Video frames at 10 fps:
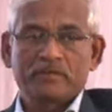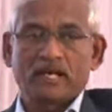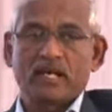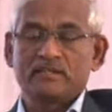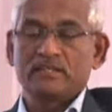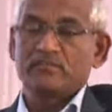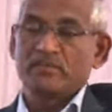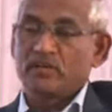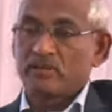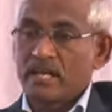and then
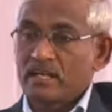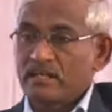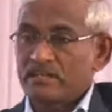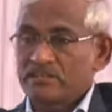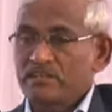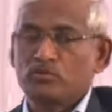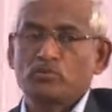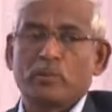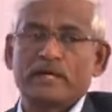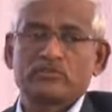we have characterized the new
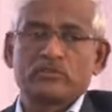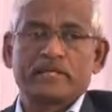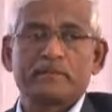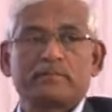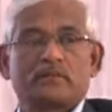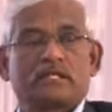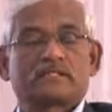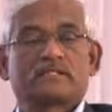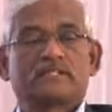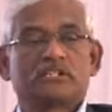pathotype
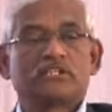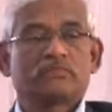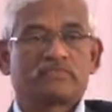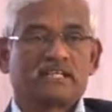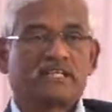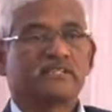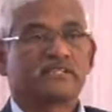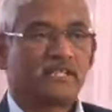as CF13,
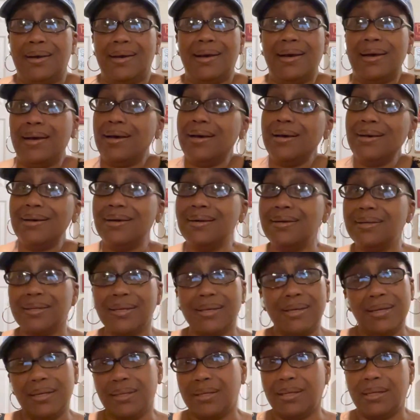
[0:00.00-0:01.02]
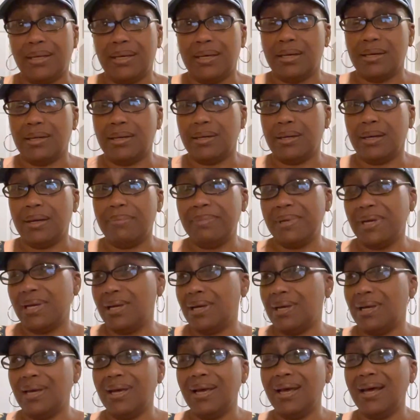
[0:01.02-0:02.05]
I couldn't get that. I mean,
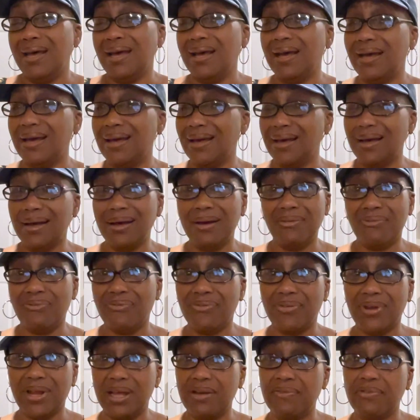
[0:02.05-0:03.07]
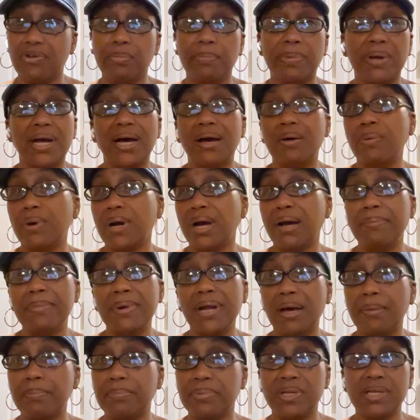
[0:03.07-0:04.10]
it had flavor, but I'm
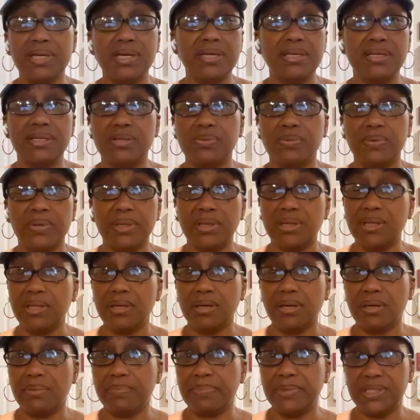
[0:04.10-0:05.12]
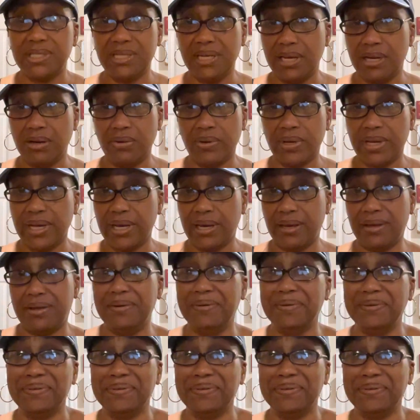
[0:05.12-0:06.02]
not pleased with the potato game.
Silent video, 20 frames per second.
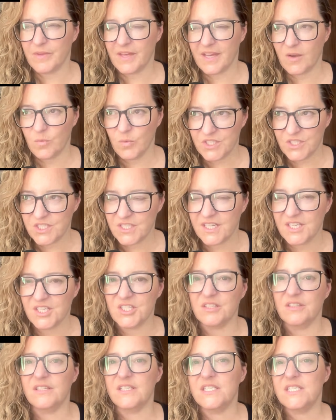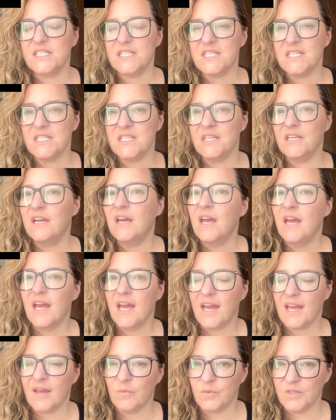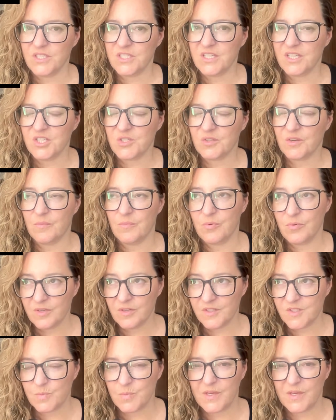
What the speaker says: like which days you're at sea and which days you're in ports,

■ ■ ■ ■ ■

» **Your instructions**
What you give back must be the data above, reproduced exactly and free of pictures.

» **Task solution**
Video frames at 10 fps:
and then
we have characterized the new
pathotype
as CF13,
[0:00.00-0:01.02]
[0:01.02-0:02.05]
I couldn't get that. I mean,
[0:02.05-0:03.07]
[0:03.07-0:04.10]
it had flavor, but I'm
[0:04.10-0:05.12]
[0:05.12-0:06.02]
not pleased with the potato game.
Silent video, 20 frames per second.
What the speaker says: like which days you're at sea and which days you're in ports,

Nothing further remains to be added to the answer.